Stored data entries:
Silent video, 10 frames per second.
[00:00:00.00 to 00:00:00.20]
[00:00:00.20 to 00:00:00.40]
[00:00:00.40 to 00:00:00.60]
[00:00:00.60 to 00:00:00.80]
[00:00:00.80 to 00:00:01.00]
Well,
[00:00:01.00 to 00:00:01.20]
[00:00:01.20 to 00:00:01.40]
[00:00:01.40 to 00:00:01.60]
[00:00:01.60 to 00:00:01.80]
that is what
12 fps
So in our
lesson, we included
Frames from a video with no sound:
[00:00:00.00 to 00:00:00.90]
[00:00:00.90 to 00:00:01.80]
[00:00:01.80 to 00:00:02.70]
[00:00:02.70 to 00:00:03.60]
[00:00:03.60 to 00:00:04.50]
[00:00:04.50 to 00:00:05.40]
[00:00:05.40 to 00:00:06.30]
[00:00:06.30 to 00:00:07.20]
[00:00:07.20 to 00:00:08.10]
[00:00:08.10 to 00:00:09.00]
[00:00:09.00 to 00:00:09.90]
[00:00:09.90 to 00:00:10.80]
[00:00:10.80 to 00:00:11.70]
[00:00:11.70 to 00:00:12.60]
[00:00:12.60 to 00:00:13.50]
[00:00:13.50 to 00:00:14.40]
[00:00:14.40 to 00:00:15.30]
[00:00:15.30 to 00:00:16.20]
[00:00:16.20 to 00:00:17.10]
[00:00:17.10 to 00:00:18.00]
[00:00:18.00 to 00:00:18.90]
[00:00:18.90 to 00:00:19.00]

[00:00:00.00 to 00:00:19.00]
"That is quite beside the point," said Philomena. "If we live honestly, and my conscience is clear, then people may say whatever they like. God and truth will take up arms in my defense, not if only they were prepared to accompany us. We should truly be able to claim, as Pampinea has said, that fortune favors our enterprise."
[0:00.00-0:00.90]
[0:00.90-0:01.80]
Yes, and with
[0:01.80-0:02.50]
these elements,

◆ What you should do ◆
Reproduce the records above with every character intact.

◆ Exercise answer ◆
Silent video, 10 frames per second.
[00:00:00.00 to 00:00:00.20]
[00:00:00.20 to 00:00:00.40]
[00:00:00.40 to 00:00:00.60]
[00:00:00.60 to 00:00:00.80]
[00:00:00.80 to 00:00:01.00]
Well,
[00:00:01.00 to 00:00:01.20]
[00:00:01.20 to 00:00:01.40]
[00:00:01.40 to 00:00:01.60]
[00:00:01.60 to 00:00:01.80]
that is what
12 fps
So in our
lesson, we included
Frames from a video with no sound:
[00:00:00.00 to 00:00:00.90]
[00:00:00.90 to 00:00:01.80]
[00:00:01.80 to 00:00:02.70]
[00:00:02.70 to 00:00:03.60]
[00:00:03.60 to 00:00:04.50]
[00:00:04.50 to 00:00:05.40]
[00:00:05.40 to 00:00:06.30]
[00:00:06.30 to 00:00:07.20]
[00:00:07.20 to 00:00:08.10]
[00:00:08.10 to 00:00:09.00]
[00:00:09.00 to 00:00:09.90]
[00:00:09.90 to 00:00:10.80]
[00:00:10.80 to 00:00:11.70]
[00:00:11.70 to 00:00:12.60]
[00:00:12.60 to 00:00:13.50]
[00:00:13.50 to 00:00:14.40]
[00:00:14.40 to 00:00:15.30]
[00:00:15.30 to 00:00:16.20]
[00:00:16.20 to 00:00:17.10]
[00:00:17.10 to 00:00:18.00]
[00:00:18.00 to 00:00:18.90]
[00:00:18.90 to 00:00:19.00]

[00:00:00.00 to 00:00:19.00]
"That is quite beside the point," said Philomena. "If we live honestly, and my conscience is clear, then people may say whatever they like. God and truth will take up arms in my defense, not if only they were prepared to accompany us. We should truly be able to claim, as Pampinea has said, that fortune favors our enterprise."
[0:00.00-0:00.90]
[0:00.90-0:01.80]
Yes, and with
[0:01.80-0:02.50]
these elements,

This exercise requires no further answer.